-------- Information

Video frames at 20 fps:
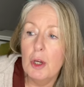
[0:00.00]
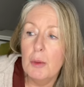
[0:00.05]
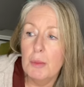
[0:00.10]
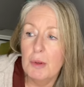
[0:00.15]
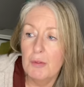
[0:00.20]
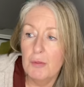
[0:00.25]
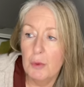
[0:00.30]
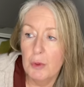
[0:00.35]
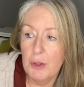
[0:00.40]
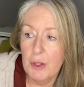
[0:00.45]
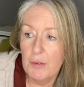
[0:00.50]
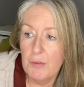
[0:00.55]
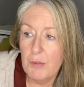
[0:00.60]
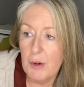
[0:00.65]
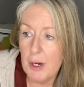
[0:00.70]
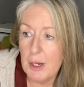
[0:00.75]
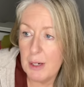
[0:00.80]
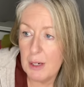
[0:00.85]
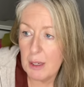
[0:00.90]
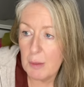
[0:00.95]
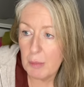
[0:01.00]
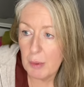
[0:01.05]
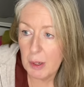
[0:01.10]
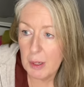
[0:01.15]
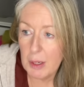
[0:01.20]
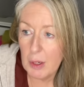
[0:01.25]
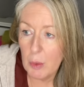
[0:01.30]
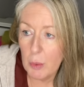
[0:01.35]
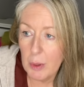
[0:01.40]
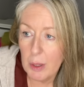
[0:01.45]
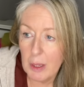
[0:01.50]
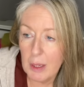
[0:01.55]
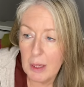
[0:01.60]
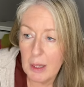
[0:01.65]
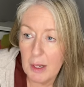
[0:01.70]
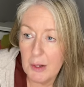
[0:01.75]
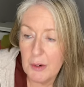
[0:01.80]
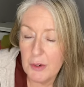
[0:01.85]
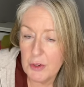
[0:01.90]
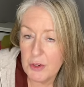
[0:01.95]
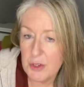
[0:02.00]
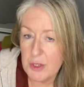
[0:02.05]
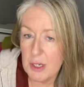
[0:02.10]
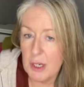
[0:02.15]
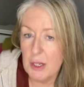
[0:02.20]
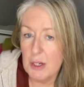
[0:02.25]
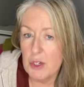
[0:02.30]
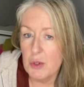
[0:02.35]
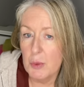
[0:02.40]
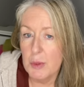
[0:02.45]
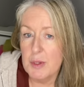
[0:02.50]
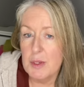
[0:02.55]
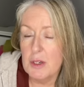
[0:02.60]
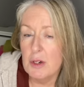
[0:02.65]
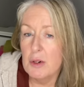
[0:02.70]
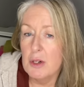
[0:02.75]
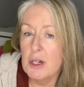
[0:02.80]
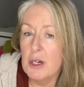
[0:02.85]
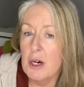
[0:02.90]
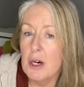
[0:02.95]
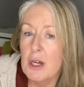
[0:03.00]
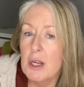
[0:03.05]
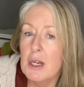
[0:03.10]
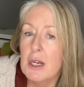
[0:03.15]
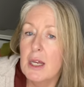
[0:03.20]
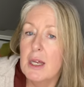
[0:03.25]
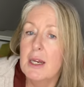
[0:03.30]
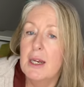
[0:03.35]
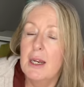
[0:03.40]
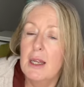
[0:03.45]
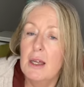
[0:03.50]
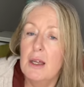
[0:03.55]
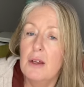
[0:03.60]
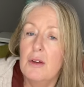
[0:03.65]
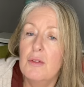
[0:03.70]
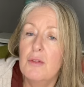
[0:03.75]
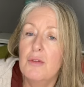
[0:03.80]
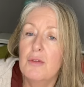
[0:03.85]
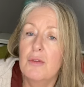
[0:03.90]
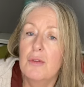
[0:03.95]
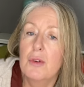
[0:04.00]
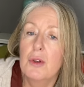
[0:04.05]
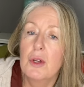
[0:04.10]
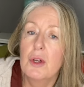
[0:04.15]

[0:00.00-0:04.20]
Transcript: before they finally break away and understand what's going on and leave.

----------------
-------- Information

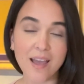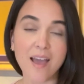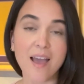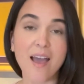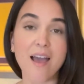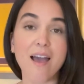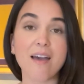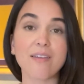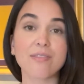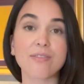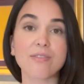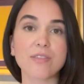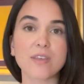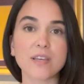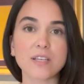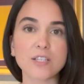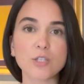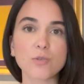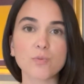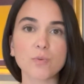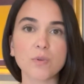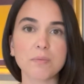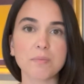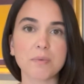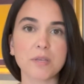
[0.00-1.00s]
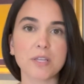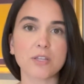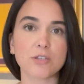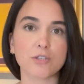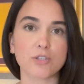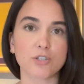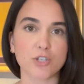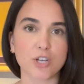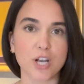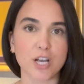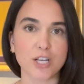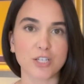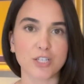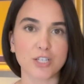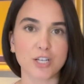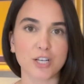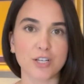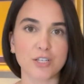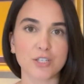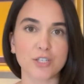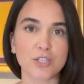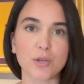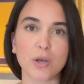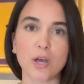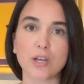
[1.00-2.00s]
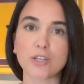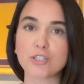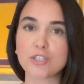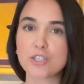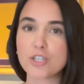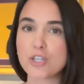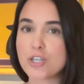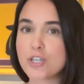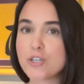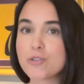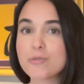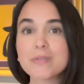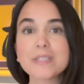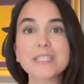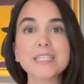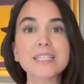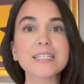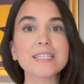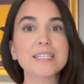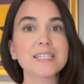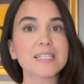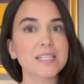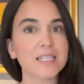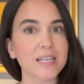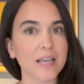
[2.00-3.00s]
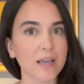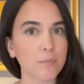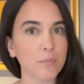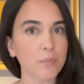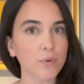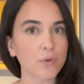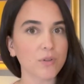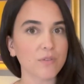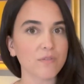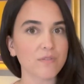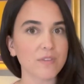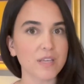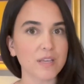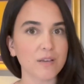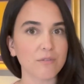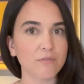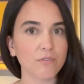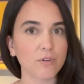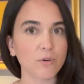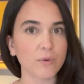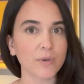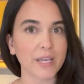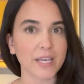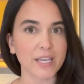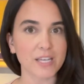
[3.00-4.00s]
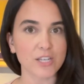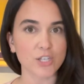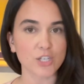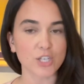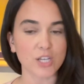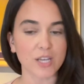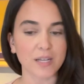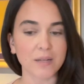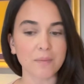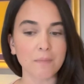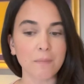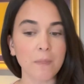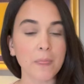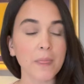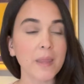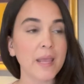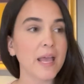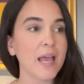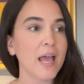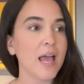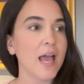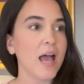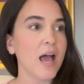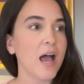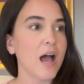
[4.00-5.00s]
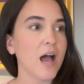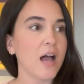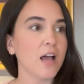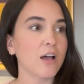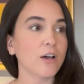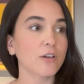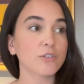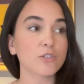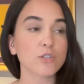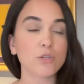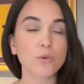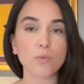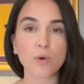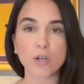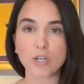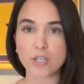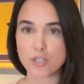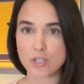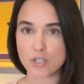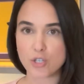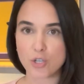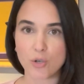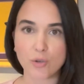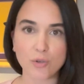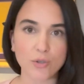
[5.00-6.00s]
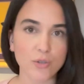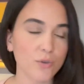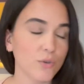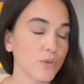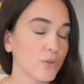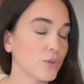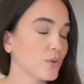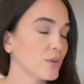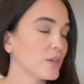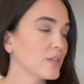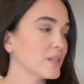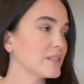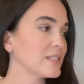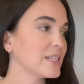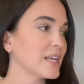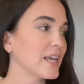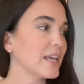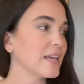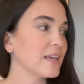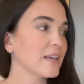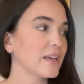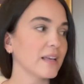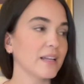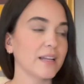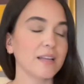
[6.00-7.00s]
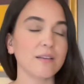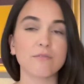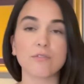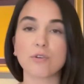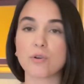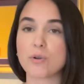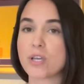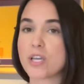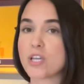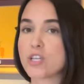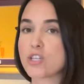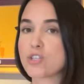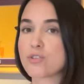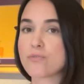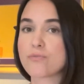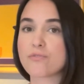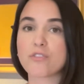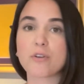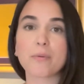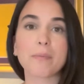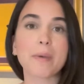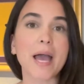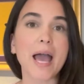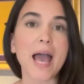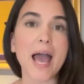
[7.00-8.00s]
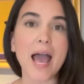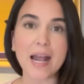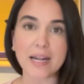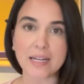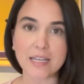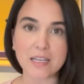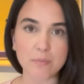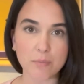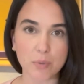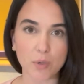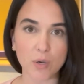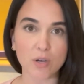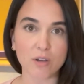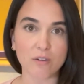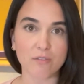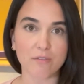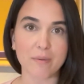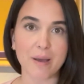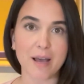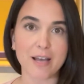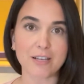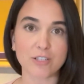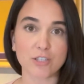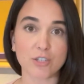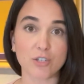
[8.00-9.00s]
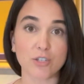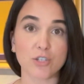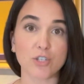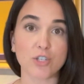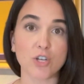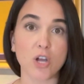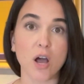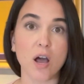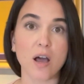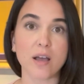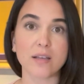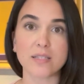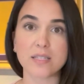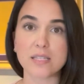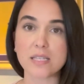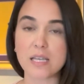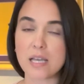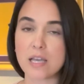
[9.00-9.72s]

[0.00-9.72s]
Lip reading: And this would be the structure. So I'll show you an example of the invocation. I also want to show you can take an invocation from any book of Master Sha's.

----------------
-------- Information

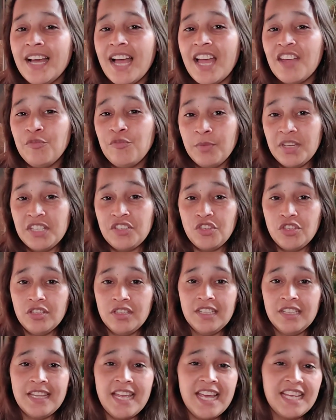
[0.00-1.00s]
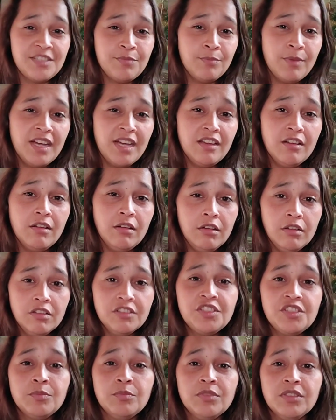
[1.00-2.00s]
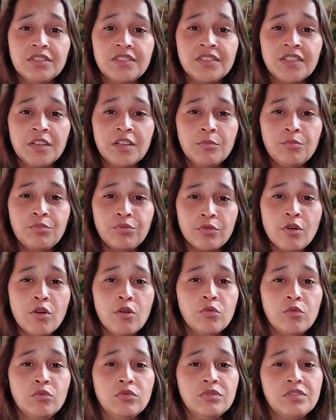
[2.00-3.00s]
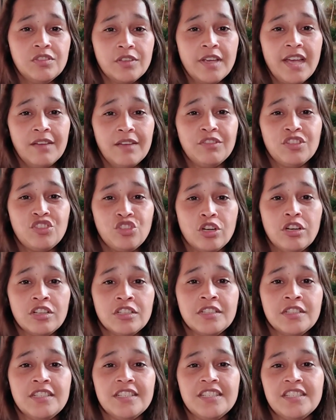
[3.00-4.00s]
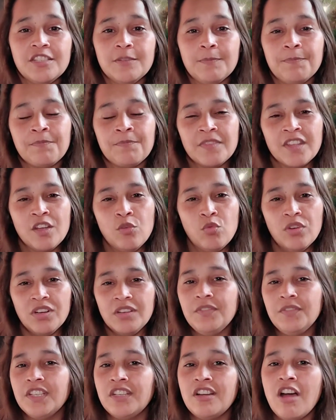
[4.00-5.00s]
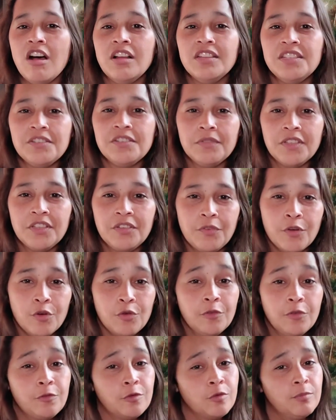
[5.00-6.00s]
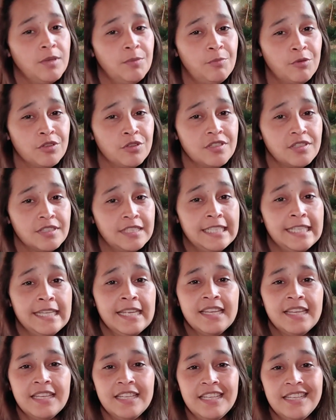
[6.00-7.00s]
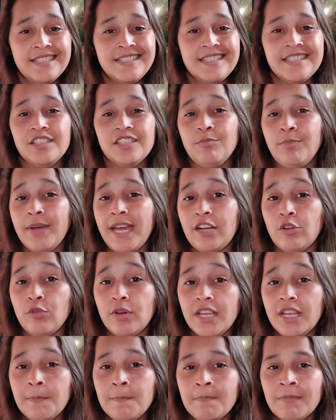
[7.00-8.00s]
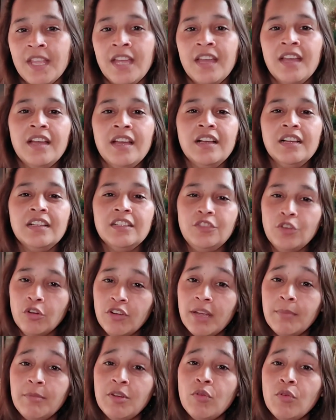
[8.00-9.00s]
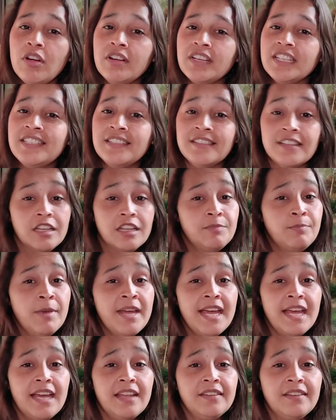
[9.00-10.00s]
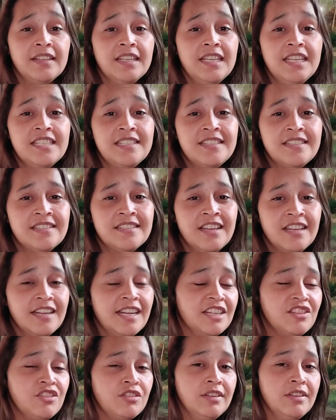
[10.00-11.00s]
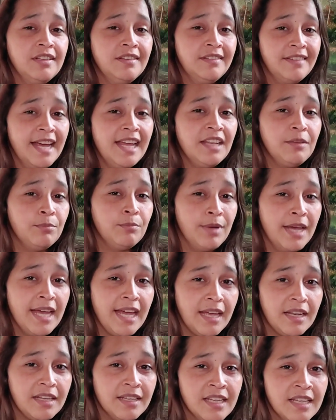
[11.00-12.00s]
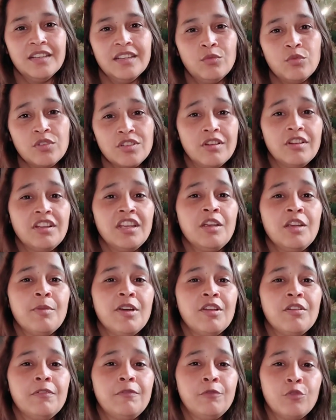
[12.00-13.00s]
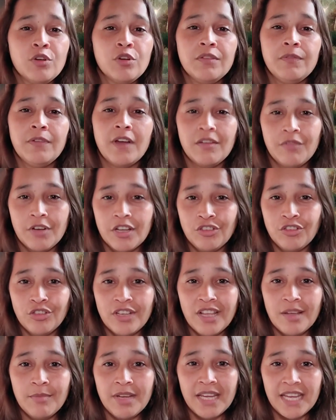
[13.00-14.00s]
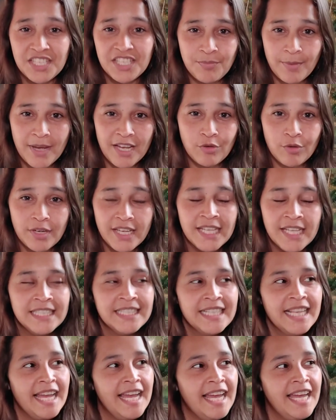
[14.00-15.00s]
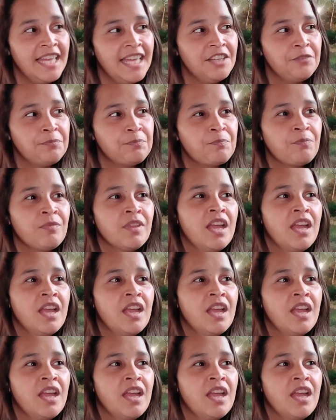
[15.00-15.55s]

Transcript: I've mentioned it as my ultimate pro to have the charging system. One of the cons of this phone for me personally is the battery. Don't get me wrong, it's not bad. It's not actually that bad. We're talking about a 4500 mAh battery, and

----------------

[Task to complete] Starting at the line above that holds "Video frames at", repeat every line exactly down to and including the line that holds "Transcript: before they", then stop. Do not carry over any pictures.

[Solution for this exercise]
Video frames at 20 fps:
[0:00.00]
[0:00.05]
[0:00.10]
[0:00.15]
[0:00.20]
[0:00.25]
[0:00.30]
[0:00.35]
[0:00.40]
[0:00.45]
[0:00.50]
[0:00.55]
[0:00.60]
[0:00.65]
[0:00.70]
[0:00.75]
[0:00.80]
[0:00.85]
[0:00.90]
[0:00.95]
[0:01.00]
[0:01.05]
[0:01.10]
[0:01.15]
[0:01.20]
[0:01.25]
[0:01.30]
[0:01.35]
[0:01.40]
[0:01.45]
[0:01.50]
[0:01.55]
[0:01.60]
[0:01.65]
[0:01.70]
[0:01.75]
[0:01.80]
[0:01.85]
[0:01.90]
[0:01.95]
[0:02.00]
[0:02.05]
[0:02.10]
[0:02.15]
[0:02.20]
[0:02.25]
[0:02.30]
[0:02.35]
[0:02.40]
[0:02.45]
[0:02.50]
[0:02.55]
[0:02.60]
[0:02.65]
[0:02.70]
[0:02.75]
[0:02.80]
[0:02.85]
[0:02.90]
[0:02.95]
[0:03.00]
[0:03.05]
[0:03.10]
[0:03.15]
[0:03.20]
[0:03.25]
[0:03.30]
[0:03.35]
[0:03.40]
[0:03.45]
[0:03.50]
[0:03.55]
[0:03.60]
[0:03.65]
[0:03.70]
[0:03.75]
[0:03.80]
[0:03.85]
[0:03.90]
[0:03.95]
[0:04.00]
[0:04.05]
[0:04.10]
[0:04.15]

[0:00.00-0:04.20]
Transcript: before they finally break away and understand what's going on and leave.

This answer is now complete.